After announcing the latest round of rate hikes, RBI said further rate action is relatively low in the immediate term. (File photo/PTI)
After announcing the latest round of rate hikes, RBI said further rate action is relatively low in the immediate term. (File photo/PTI)

Mumbai: Analysts and leading bankers don't see a rate cut cycle beginning anytime soon -- not in the first half of the current fiscal for sure -- given the Reserve Bank's resolve to tie the inflation elephant in the forest for a durable time.

Both domestic and foreign analysts see only a "shallow rate cuts of 25 bps each beginning in the third quarter of the fiscal" as growth remains strong thus needing no special attention, and inflation remains sticky with more upside risks on the horizon.

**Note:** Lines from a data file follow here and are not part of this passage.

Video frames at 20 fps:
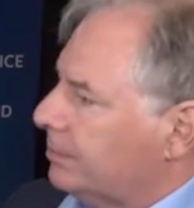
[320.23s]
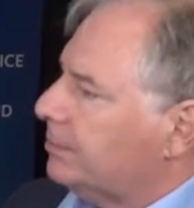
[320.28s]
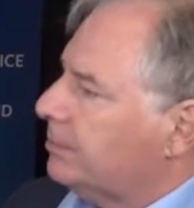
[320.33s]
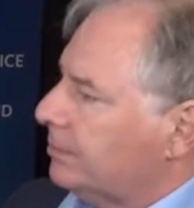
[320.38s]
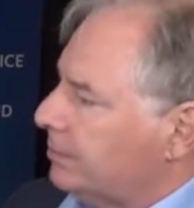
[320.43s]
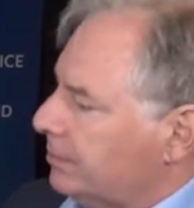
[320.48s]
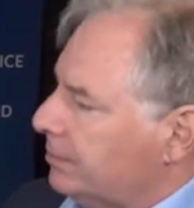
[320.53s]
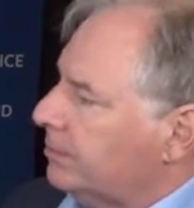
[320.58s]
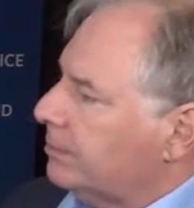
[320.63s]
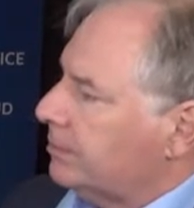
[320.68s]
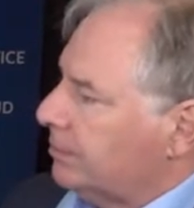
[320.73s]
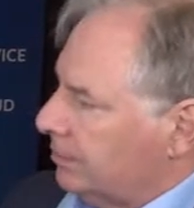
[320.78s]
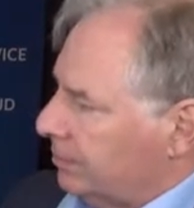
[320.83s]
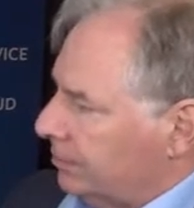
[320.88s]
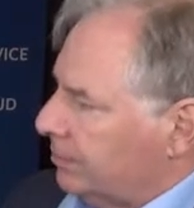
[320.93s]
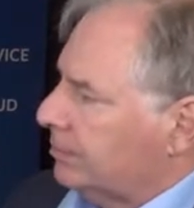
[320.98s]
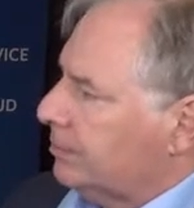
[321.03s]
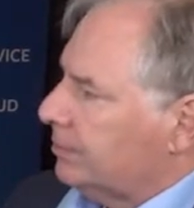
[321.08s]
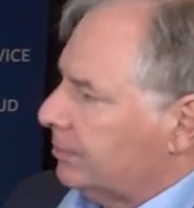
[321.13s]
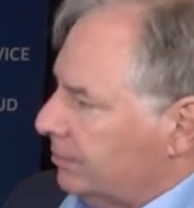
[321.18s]

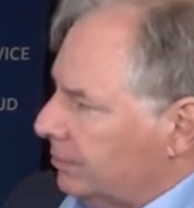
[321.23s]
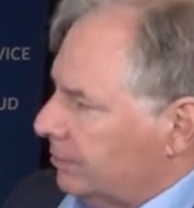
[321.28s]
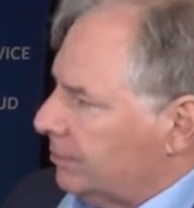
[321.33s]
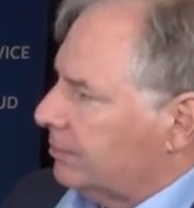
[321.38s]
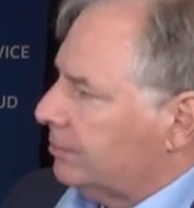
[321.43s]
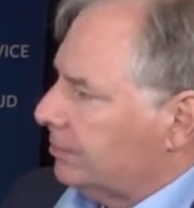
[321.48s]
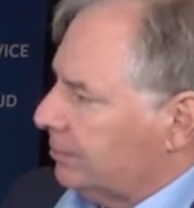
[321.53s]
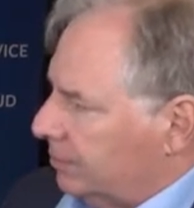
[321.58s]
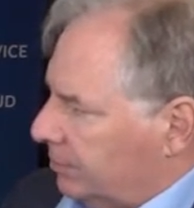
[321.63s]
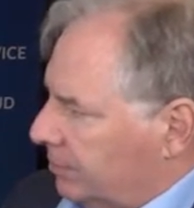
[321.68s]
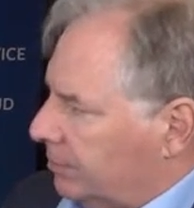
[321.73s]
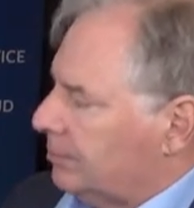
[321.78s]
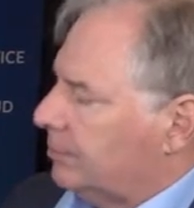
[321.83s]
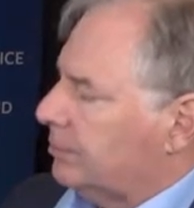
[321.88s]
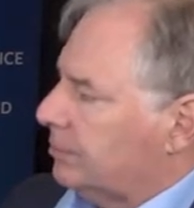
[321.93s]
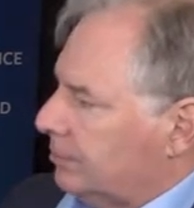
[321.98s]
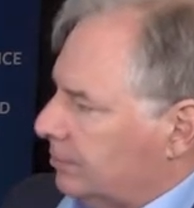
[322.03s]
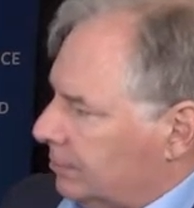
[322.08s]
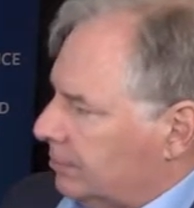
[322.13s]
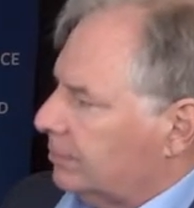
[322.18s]

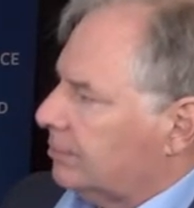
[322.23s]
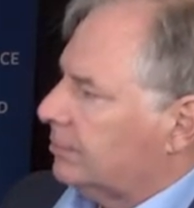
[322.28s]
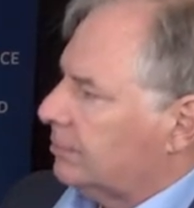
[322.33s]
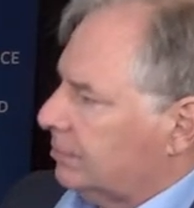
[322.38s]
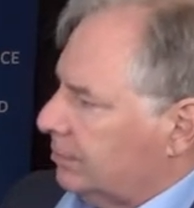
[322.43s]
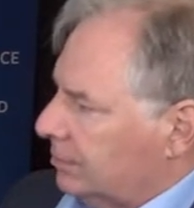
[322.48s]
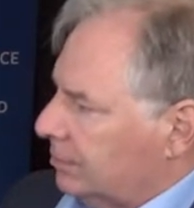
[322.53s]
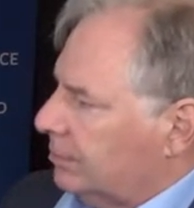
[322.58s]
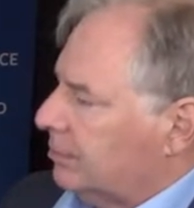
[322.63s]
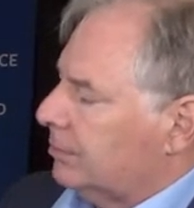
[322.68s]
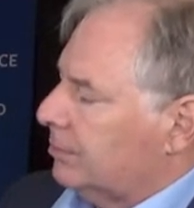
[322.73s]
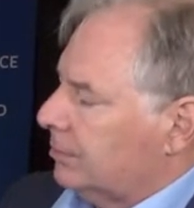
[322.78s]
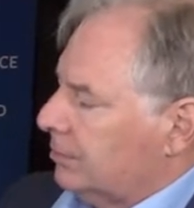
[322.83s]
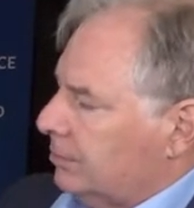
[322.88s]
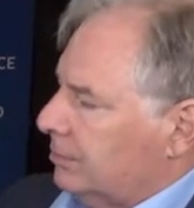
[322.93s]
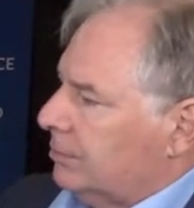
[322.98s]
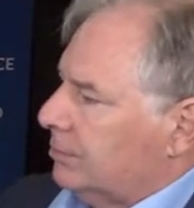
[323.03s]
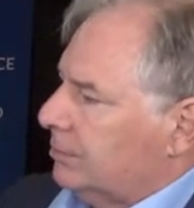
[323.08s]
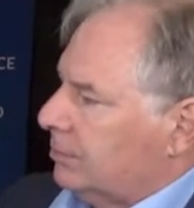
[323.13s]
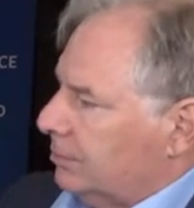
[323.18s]

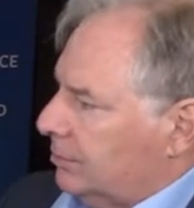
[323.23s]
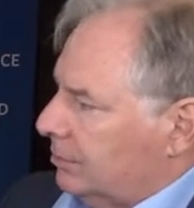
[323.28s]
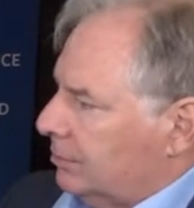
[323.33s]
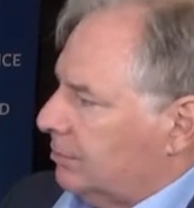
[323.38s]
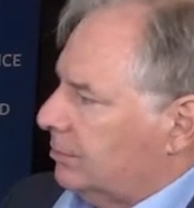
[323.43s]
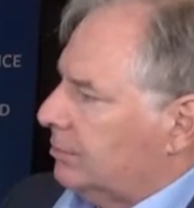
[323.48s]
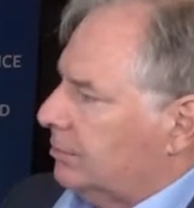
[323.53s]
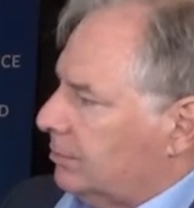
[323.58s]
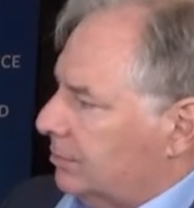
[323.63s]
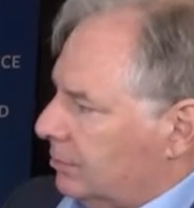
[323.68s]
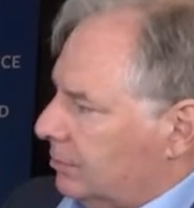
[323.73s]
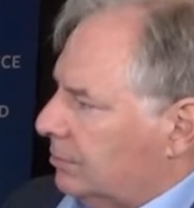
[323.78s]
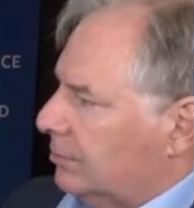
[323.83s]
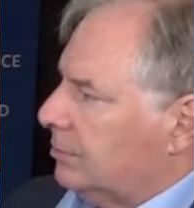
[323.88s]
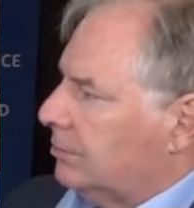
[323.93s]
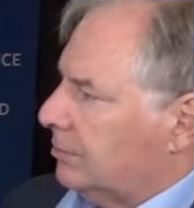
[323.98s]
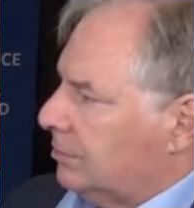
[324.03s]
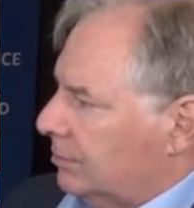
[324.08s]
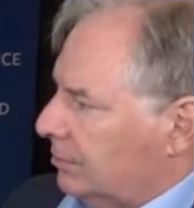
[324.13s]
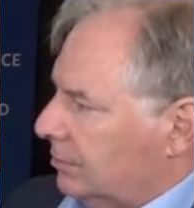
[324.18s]

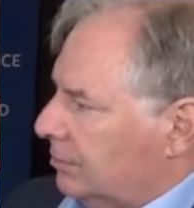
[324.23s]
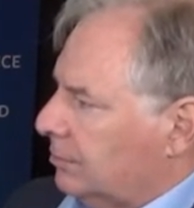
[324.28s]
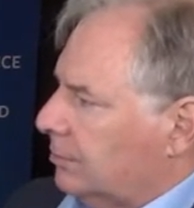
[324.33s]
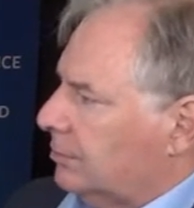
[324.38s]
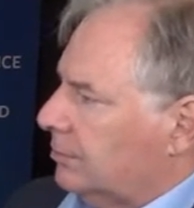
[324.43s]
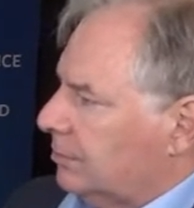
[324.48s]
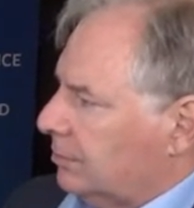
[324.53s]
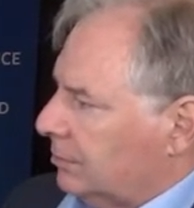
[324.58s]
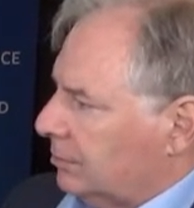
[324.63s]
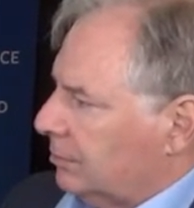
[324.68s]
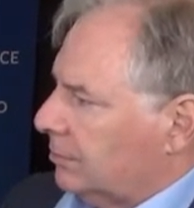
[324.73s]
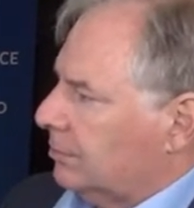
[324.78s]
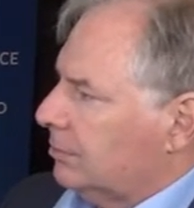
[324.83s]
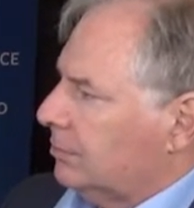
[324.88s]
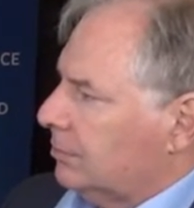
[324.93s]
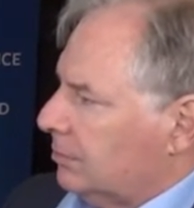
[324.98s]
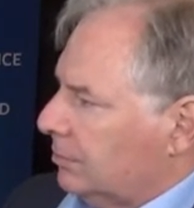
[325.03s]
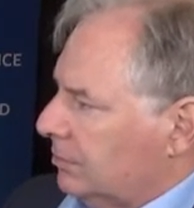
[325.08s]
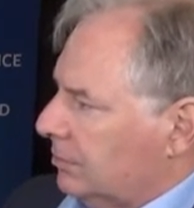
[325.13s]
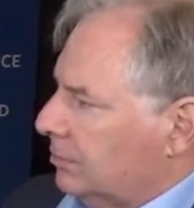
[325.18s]

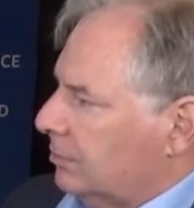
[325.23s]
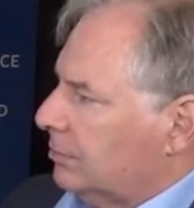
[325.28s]
This person isn't speaking.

Earlier in the day, the central bank-led monetary policy committee in a 5:1 vote chose to leave all the key rates unchanged with the key repo retained at 6.5 percent, something the committee had whacked up last time in February 2023.

Since then in the successive seven reviews, it has been status quo on both the policy front as well as on the stance which is to continue to withdraw accommodation.

The status-quoish policy comes from the MPC's assessment of the continuing domestic growth momentum and thus maintaining its GDP projection of 7 percent for FY25 and seeing inflation continuing to trend down and averaging at 4.5 percent by March.

The MPC will likely contemplate a shallow two-steps 25-50 bps rate cut cycle from Q3FY25, analysts at State Bank, rating agencies CareEdge and India Ratings, and the Wall Street major Goldman Sachs said.

After announcing the latest round of rate hikes, RBI said further rate action is relatively low in the immediate term. (File photo/PTI)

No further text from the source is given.